Therapy then validated my feelings and the scales fell from my eyes, and I knew it was time to leave.

We are allowed to change and not put up with someone we’d been putting up with for years.

Im very lucky I have never had a moments hesitation or worry about being on my own from the moment he said fuck off and have your divorce.

Tiffi · 23/04/2023 19:01

Sorry to jump on but I feel like this is me too. On and off for years I’ve considered leaving but I don’t because I really do love him and I love our family unit. Or maybe I love the idea of it more than the reality? Who knows

When it’s good it’s really good, but that’s happening less and less.. then I think is that just because we have young children so we don’t get time together to have those good times?

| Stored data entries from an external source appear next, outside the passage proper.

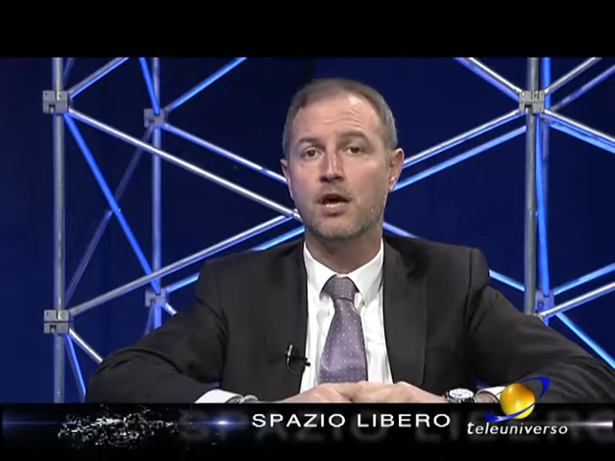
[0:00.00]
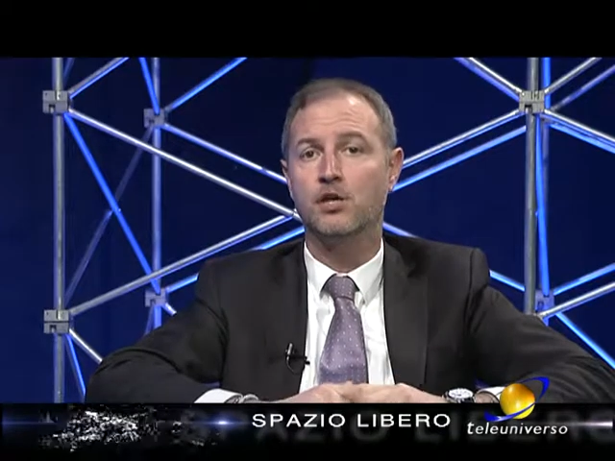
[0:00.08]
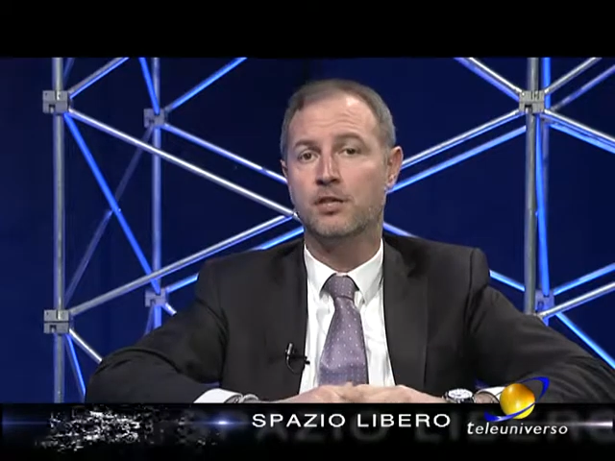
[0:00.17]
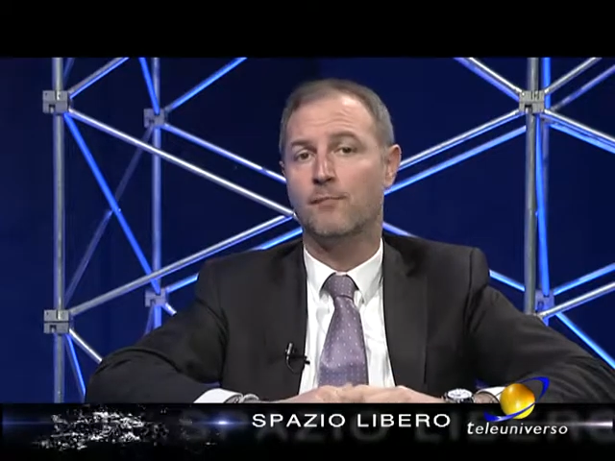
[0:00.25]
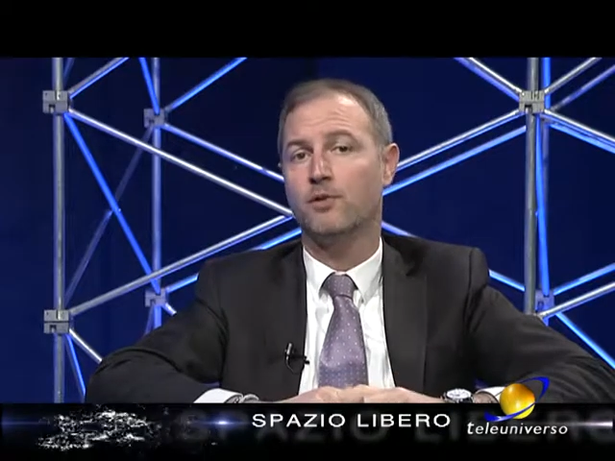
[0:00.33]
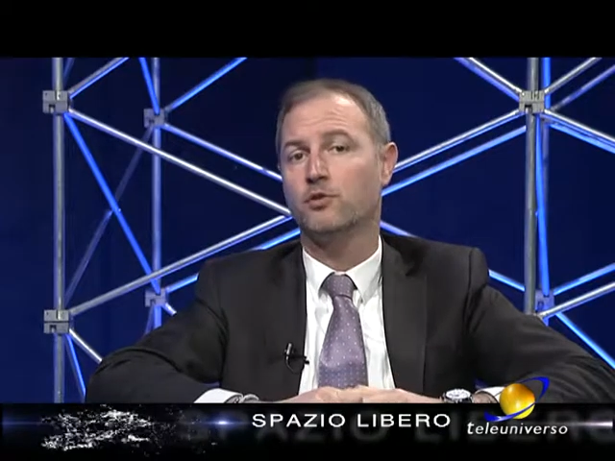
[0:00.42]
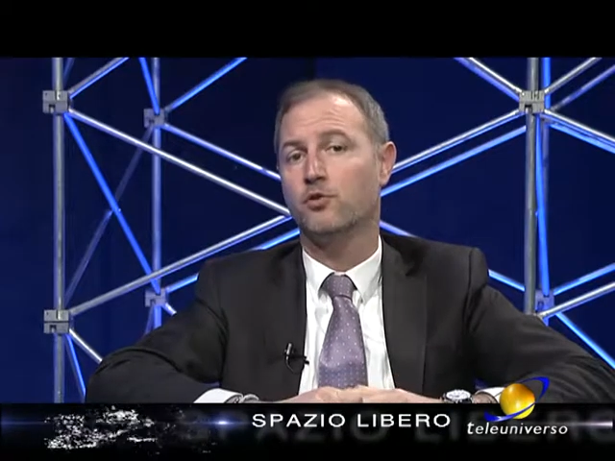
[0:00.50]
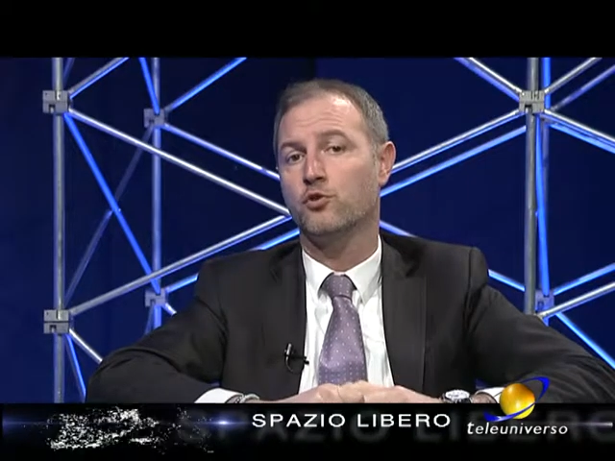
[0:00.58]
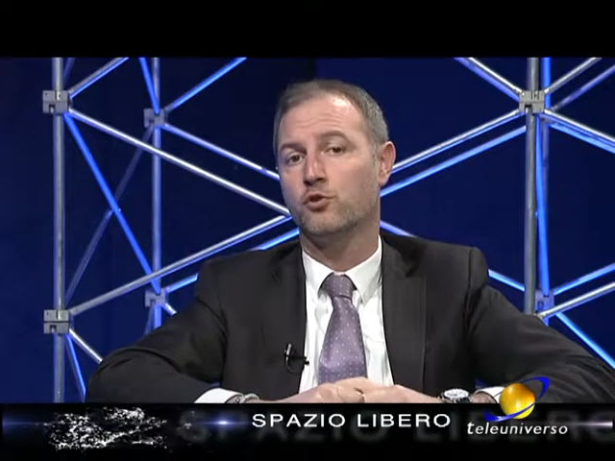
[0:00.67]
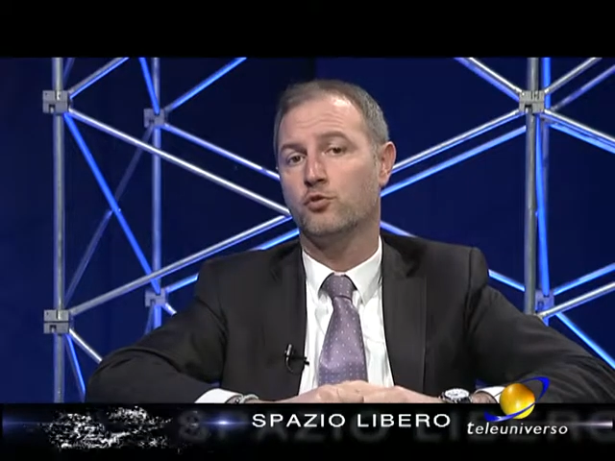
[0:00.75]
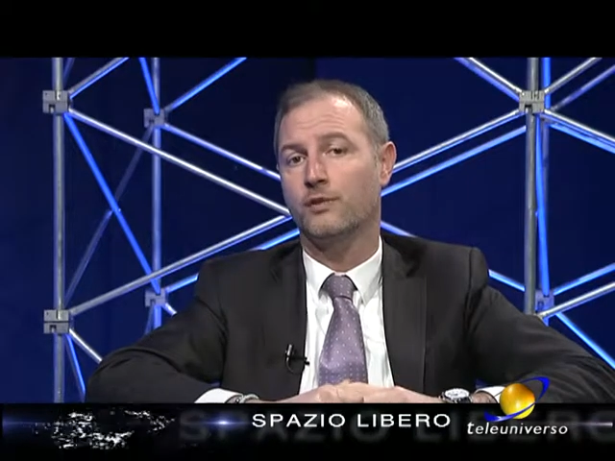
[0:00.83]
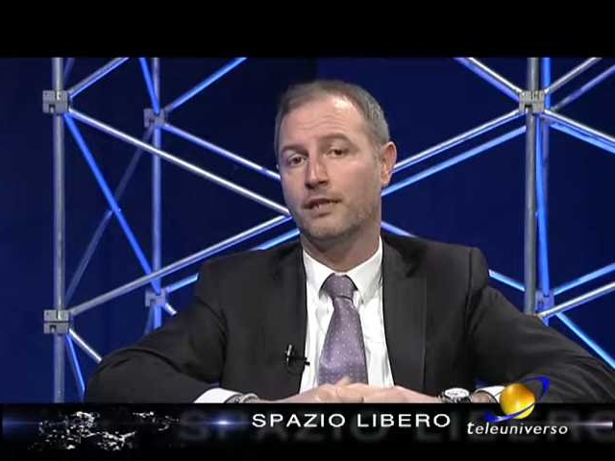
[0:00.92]
c'è
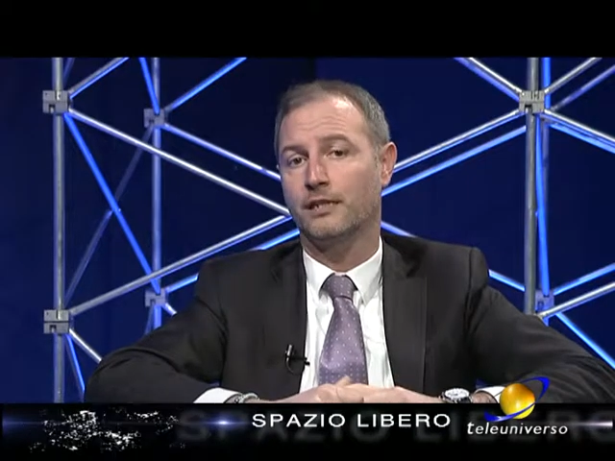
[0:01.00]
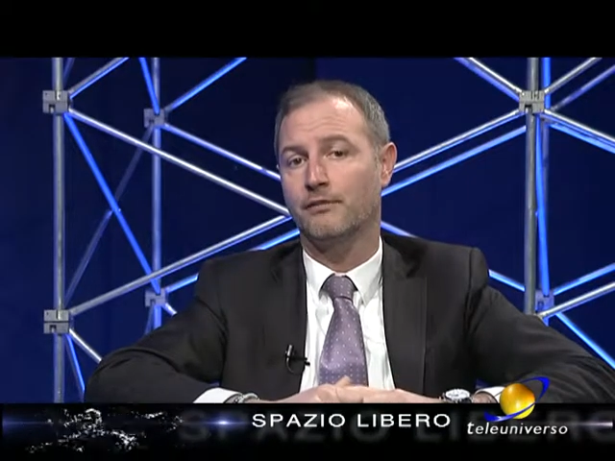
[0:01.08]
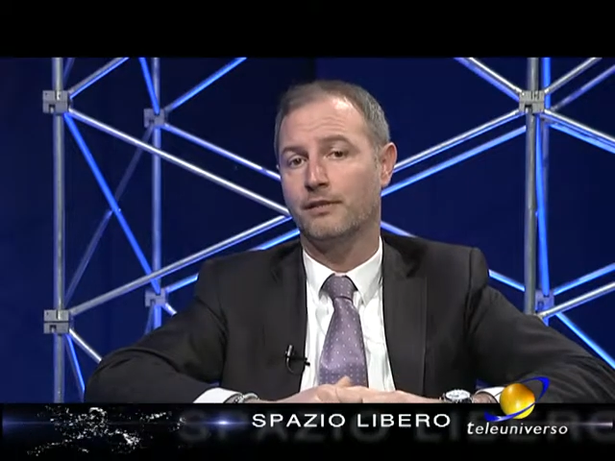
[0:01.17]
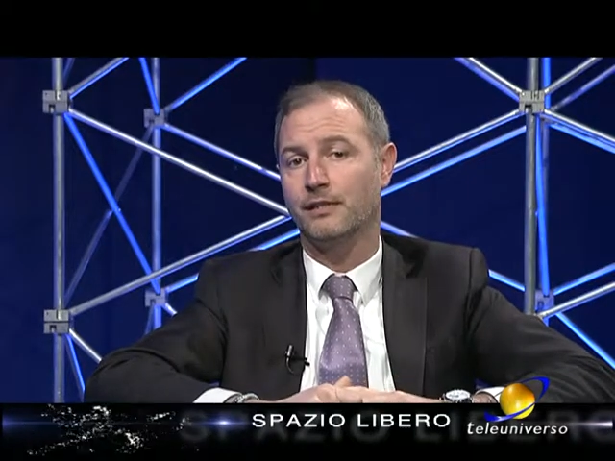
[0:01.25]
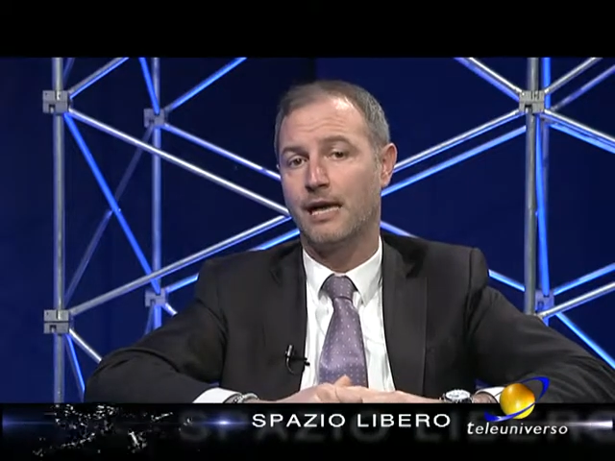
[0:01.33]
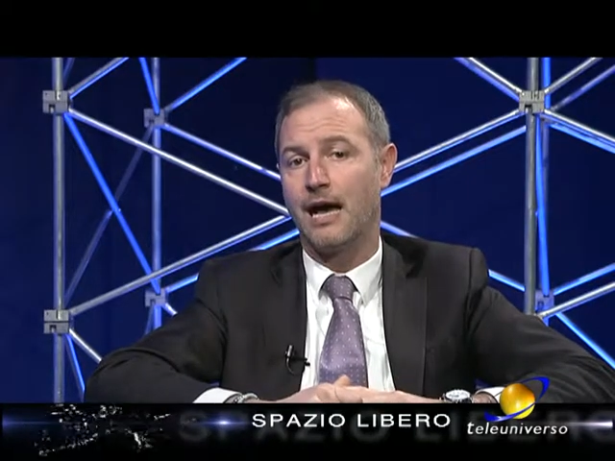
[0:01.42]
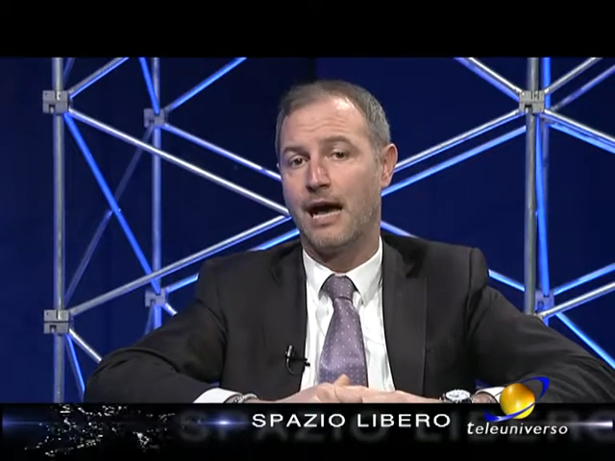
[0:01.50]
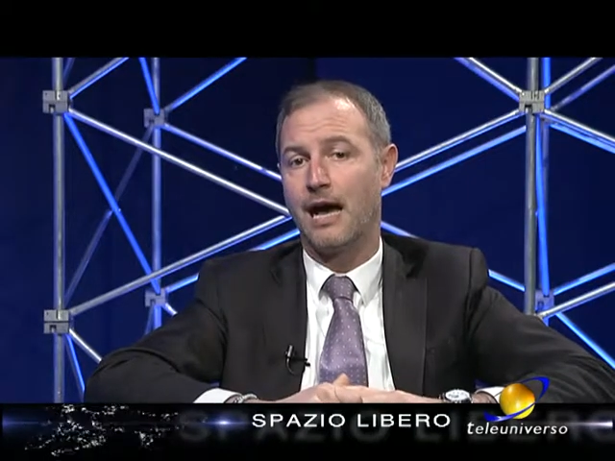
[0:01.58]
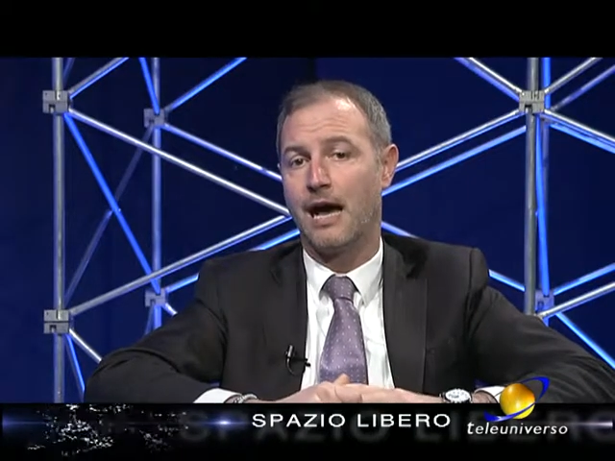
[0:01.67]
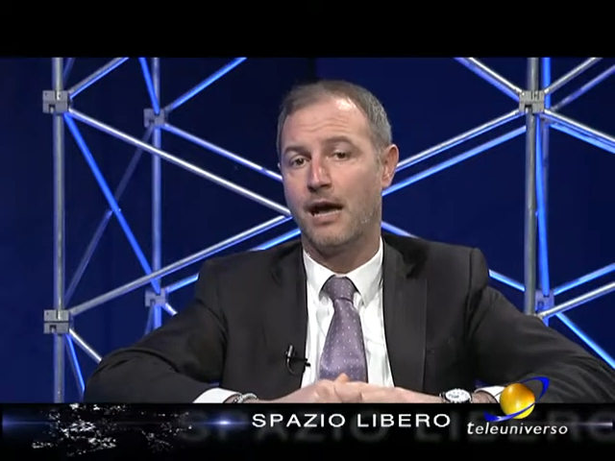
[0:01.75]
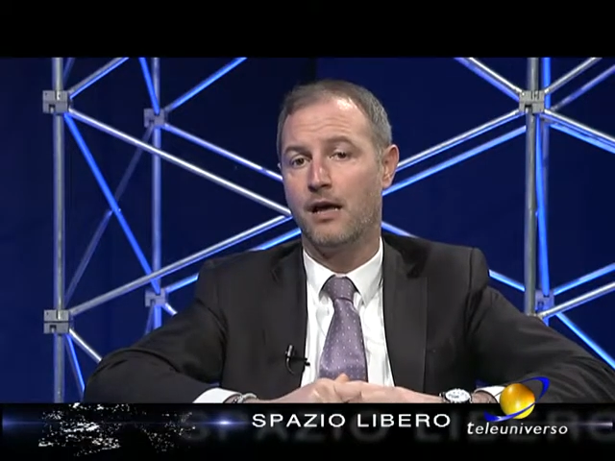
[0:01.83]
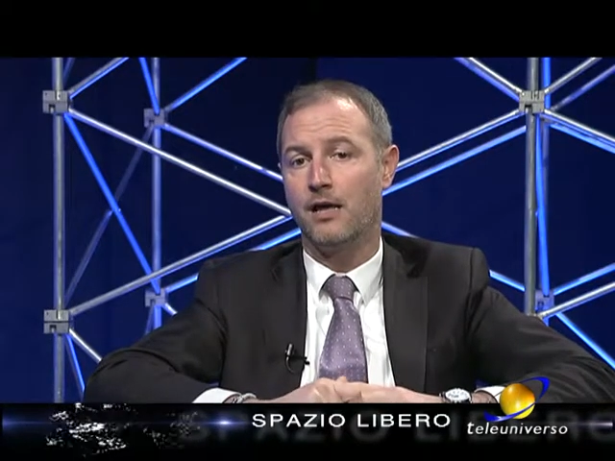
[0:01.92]
bisogno di
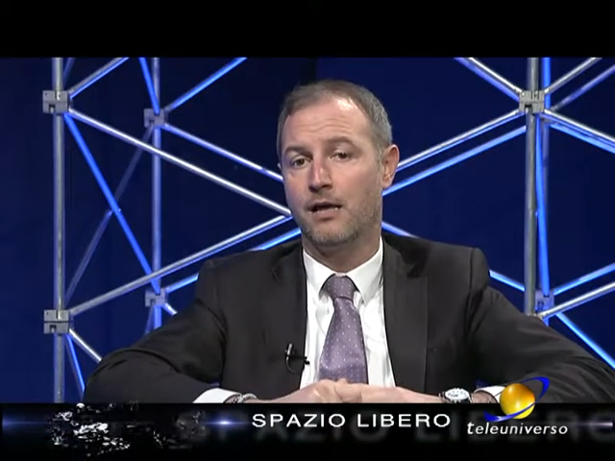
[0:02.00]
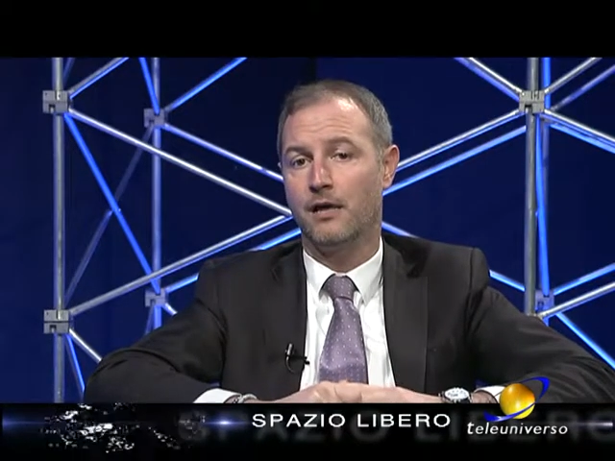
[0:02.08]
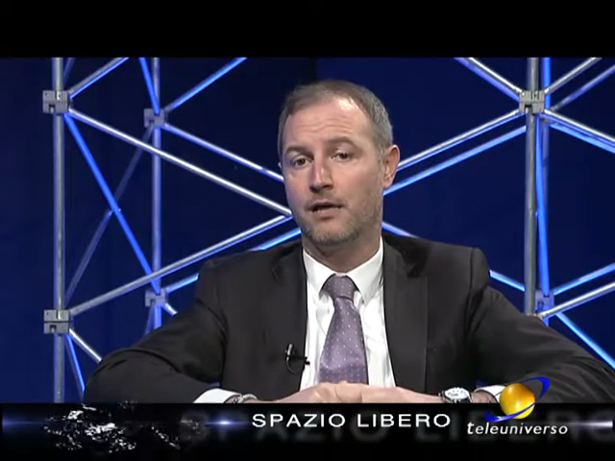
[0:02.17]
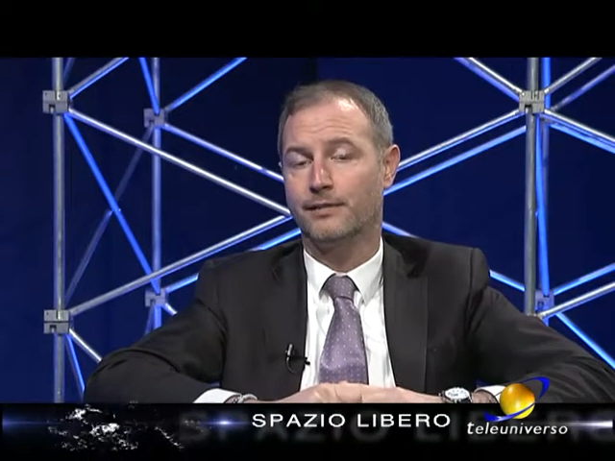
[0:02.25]
un'attività eh,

H struggles with depression and it has got worse lately, so I feel guilty for even thinking of leaving him right now but I don’t enjoy being around him at all. The atmosphere is horrible when he’s here, he shouts at the kids, he can be incredibly lazy (but other times he’s very useful) He’s very angry (maybe the depression?) He drinks too much (not in the house) and stays out till stupid hours every other week. That’s not the dad or husband I wanted. We don’t go on days out anymore, it’s too stressful because he doesn’t want to be there. He won’t even agree to go for a family walk or take the kids to the park.. things I love doing. I resent him for his free life.. golf, football, pubs, trips abroad, more money than me.. he can do whatever he wants while I’m stuck here being mom. And he does those things with his friends, but never wants to do fun stuff with us.

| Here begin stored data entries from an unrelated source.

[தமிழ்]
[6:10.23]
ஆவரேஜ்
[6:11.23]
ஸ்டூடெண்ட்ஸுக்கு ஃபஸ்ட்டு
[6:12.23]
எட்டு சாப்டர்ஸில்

but I always come back to how much I love him. And the fact we haven’t been married long, only one year. So am I jumping ship as soon as it gets hard? I’m back and forth in my mind constantly and I just don’t know what to do

Bunnywabbity · 23/04/2023 19:08

I'd contact Women's Aid. You shouldn't be petrified of your partner. He shouldn't be going through your phone. You sound isolated and in need of support.

HurricaneLane · 23/04/2023 20:16

It's so hard isn't it.

I just don't know , is this what it's like as you get older and have children... is this what happens to everyone? Do you stop fancying them

DustyLee123 · 23/04/2023 21:29

I’m early 50’s and I’ve been wavering over divorce for a couple of years, and I’m fed up with it. I just want to feel settled and happy again.
I think about it daily, and in the night when I wake up. Im so fed up of it.
I think I’ve got a combination of empty nest syndrome, peri menopause and marriage problems. I am full of resentment, it’s like a ball of anger inside me. But I don’t want to end it and it be a mistake.
I want to feel loved, I want a hug, but that’s never going to happen with DH again. We are in separate rooms due to his snoring, not had sex for over 3 years, and neither do I want it with him.
And I’d ask the same question, is this it ?

ThisIsaNiceDress · 23/04/2023 21:34

A bad marriage is a bad marriage regardless. You tried to work on it and he is refusing. What else can we say?
you’re not going to wake up one day suddenly feeling happy.
sorry if I sound harsh. I’ve been through hell and back but would not give up my freedom for anything now. I can relate to the numbness, inability to take action, all of it. You will leave when you are ready. If I could send you some strength I would. A good therapist would help, for sure. To get you to a point when you are ready to and able to leave. That’s my opinion.

ThisIsaNiceDress · 23/04/2023 21:36

The fact you came here to ask the question is the answer. A person in a half decent marriage… would probably not. Not very likely.